Однако же третья хронологическая отсылка, приведенная Фуко, позволяет думать, что авторство в таком его понимании зарождается раньше, нежели общество Нового времени. В качестве иллюстрации того факта, что «авторская функция не отправляется для всех дискурсов неким универсальным и постоянным образом», Фуко приводит хиазм, который, по его мнению, сложился «в XVII или в XVIII веке» и который выражался в обмене правилами атрибуции текстов между «научными» и «литературными» дискурсами.

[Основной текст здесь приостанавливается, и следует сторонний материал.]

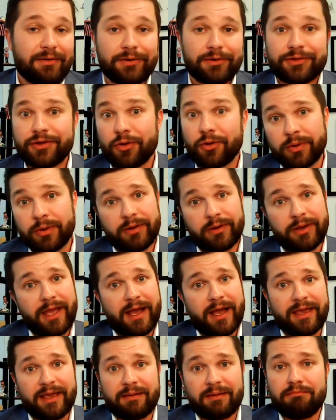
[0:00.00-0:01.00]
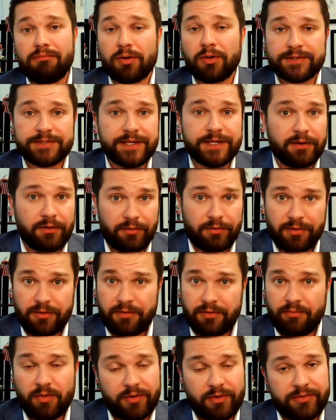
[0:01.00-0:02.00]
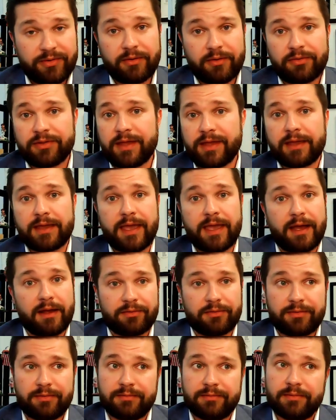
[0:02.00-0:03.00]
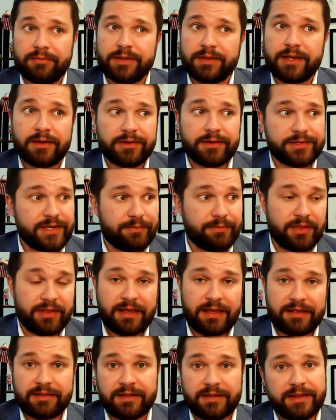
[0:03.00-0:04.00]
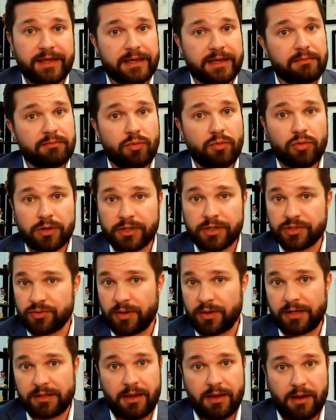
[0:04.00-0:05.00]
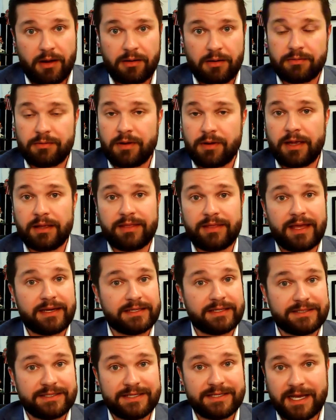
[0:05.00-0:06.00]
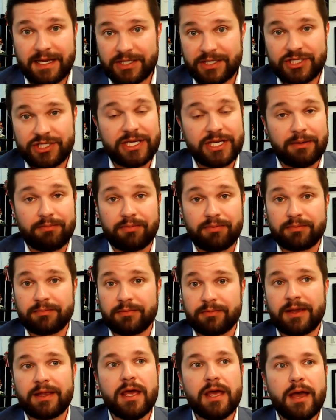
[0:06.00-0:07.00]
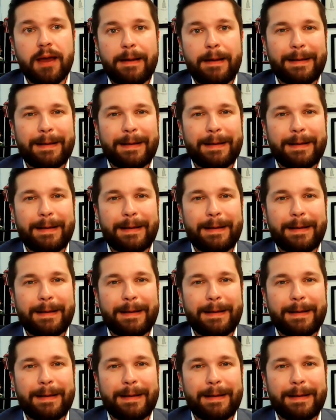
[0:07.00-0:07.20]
Hey, let's go really high end. Marcel's Steakhouse. Let me tell you something. That's a second mortgage right there, right? That is not cheap, right?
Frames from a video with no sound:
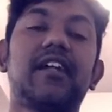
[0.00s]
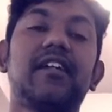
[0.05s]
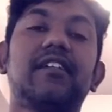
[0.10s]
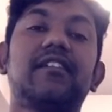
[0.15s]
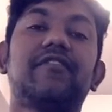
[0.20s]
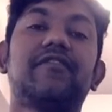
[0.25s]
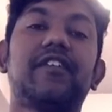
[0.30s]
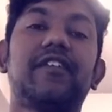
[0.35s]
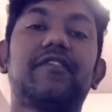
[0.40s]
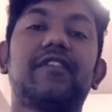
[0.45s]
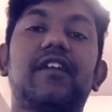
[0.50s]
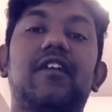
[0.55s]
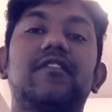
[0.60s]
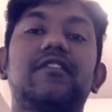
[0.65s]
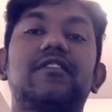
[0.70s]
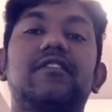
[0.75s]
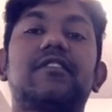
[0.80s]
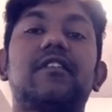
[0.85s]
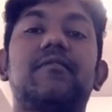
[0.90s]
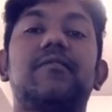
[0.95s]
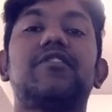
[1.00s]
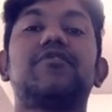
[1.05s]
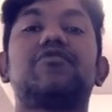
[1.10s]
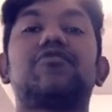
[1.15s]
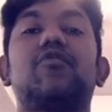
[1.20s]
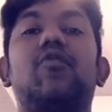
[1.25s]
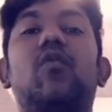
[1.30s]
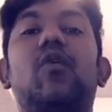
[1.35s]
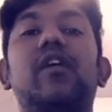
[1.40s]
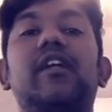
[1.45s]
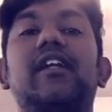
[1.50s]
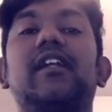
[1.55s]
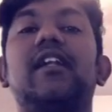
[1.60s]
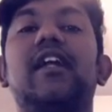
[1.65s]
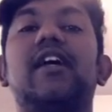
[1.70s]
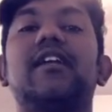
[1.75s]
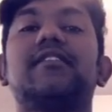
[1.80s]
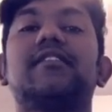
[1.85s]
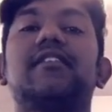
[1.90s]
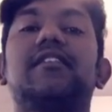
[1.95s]
in the fifth house is someone who's
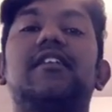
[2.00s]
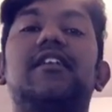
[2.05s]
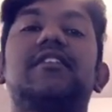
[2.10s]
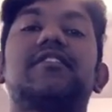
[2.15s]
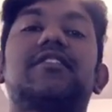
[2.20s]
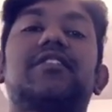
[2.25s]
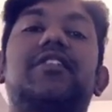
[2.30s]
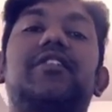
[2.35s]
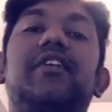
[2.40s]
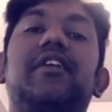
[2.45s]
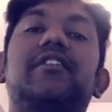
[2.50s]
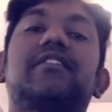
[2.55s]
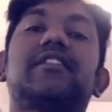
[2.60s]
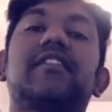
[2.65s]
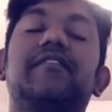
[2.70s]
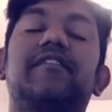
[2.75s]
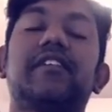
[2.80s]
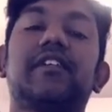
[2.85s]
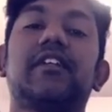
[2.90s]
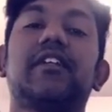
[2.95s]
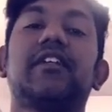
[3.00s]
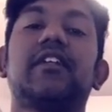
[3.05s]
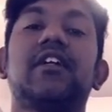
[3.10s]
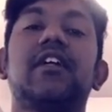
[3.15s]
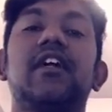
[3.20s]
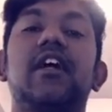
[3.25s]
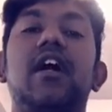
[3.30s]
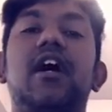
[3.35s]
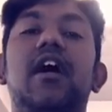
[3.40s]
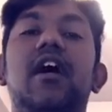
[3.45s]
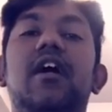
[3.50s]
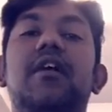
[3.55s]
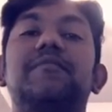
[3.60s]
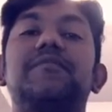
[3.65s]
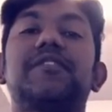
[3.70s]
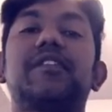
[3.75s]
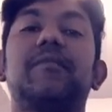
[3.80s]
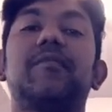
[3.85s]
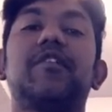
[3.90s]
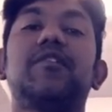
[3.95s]
organized in his creativity,
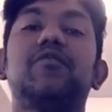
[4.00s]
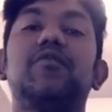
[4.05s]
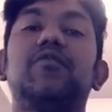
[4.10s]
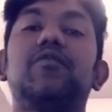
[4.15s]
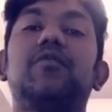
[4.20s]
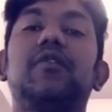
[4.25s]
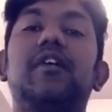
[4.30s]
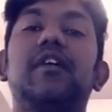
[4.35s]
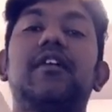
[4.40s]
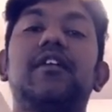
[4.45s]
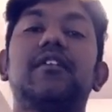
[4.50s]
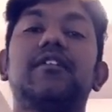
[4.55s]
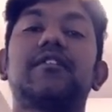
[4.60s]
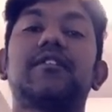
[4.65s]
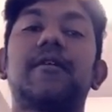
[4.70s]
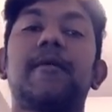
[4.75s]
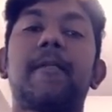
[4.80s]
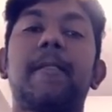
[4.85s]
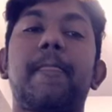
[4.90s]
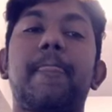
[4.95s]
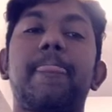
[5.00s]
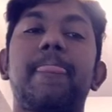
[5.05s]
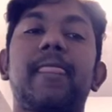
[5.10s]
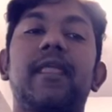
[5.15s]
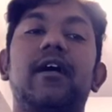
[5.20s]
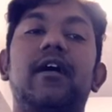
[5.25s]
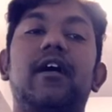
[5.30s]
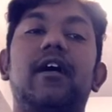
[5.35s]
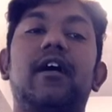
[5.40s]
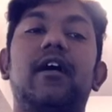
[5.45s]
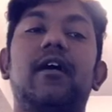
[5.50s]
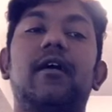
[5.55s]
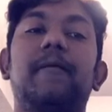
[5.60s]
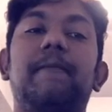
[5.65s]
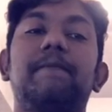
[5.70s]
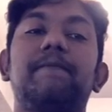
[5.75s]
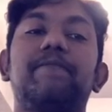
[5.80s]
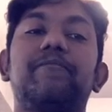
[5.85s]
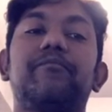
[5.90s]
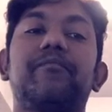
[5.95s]
someone who is
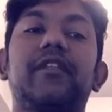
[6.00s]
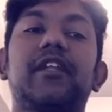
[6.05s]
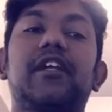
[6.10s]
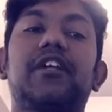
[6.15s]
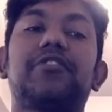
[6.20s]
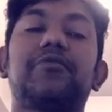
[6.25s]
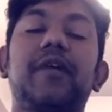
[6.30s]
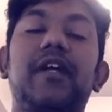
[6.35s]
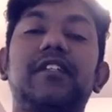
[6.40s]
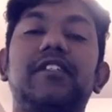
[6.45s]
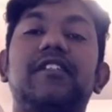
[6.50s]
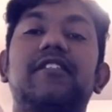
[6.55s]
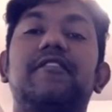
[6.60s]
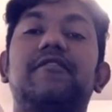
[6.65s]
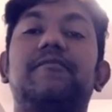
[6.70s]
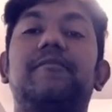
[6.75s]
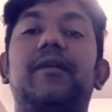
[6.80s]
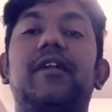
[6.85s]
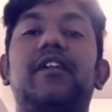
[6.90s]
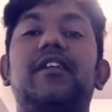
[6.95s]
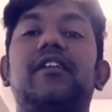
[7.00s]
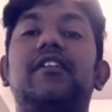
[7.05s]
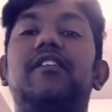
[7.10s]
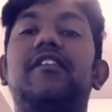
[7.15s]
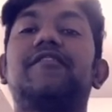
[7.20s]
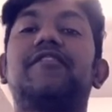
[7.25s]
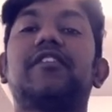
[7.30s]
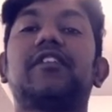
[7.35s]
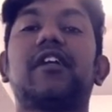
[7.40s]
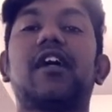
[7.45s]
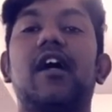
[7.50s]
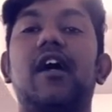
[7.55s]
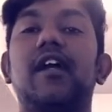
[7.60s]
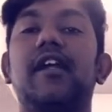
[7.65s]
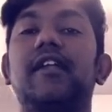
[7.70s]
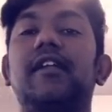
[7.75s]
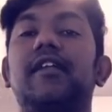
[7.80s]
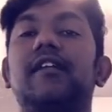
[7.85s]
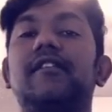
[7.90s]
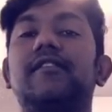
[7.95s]
creative but in a different
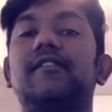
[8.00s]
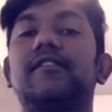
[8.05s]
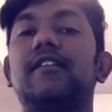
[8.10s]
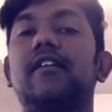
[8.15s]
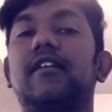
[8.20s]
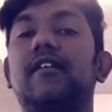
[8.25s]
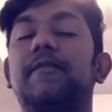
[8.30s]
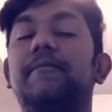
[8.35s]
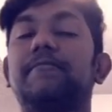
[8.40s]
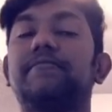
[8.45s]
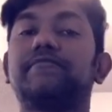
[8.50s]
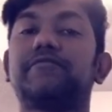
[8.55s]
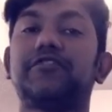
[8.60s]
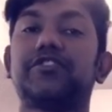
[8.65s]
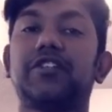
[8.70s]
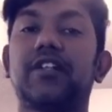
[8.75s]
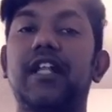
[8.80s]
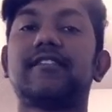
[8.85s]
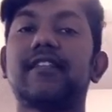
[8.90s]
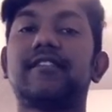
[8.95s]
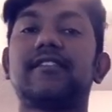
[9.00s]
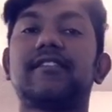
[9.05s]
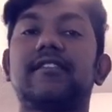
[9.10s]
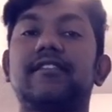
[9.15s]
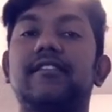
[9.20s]
kind. So that's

Начиная с этого поворотного момента авторитетность научных высказываний определяется их принадлежностью к «некоему систематическому целому» уже существующих положений, а не особыми свойствами их конкретного автора, тогда как «литературные» дискурсы, со своей стороны, «могут быть приняты теперь, только будучи снабжены авторской функцией». Прежде дело обстояло обратным образом: «Тексты, которые мы сегодня назвали бы „литературными“ (рассказы, сказки, эпопеи, трагедии, комедии), принимались, пускались в обращение и приобретали значимость без того, чтобы ставился вопрос об их авторе; их анонимность не вызывала затруднений — их древность, подлинная или предполагаемая, была для них достаточной гарантией. Зато тексты, которые ныне мы назвали бы научными, касающиеся космологии и неба, медицины и болезней, естественных наук или географии, в Средние века принимались и несли ценность истины, только если они были маркированы именем автора». В наши задачи не входит обсуждение того, насколько обоснованна намеченная таким образом траектория; для нас важно, что в соответствии с ней отсылка к автору функциональна для некоторых классов текстов еще в эпоху Средневековья. Таким образом, мысль Фуко нельзя сводить к упрощенным формулам, рождающимся из-за поверхностного чтения: Фуко ни в коей мере не устанавливает какой-либо исключительной, детерминирующей зависимости между литературной собственностью и авторством, между «системой собственности, характерной для нашего общества», и порядком атрибуции текстов, основанным на категории субъекта. Выдвигая на первый план фигуру автора и увязывая ее с механизмами, призванними контролировать распространение текстов либо придавать им авторитетность, он в своем эссе предлагает проделать ретроспективное исследование, для которого особую важность приобретает история условий производства, распространения и присвоения текстов.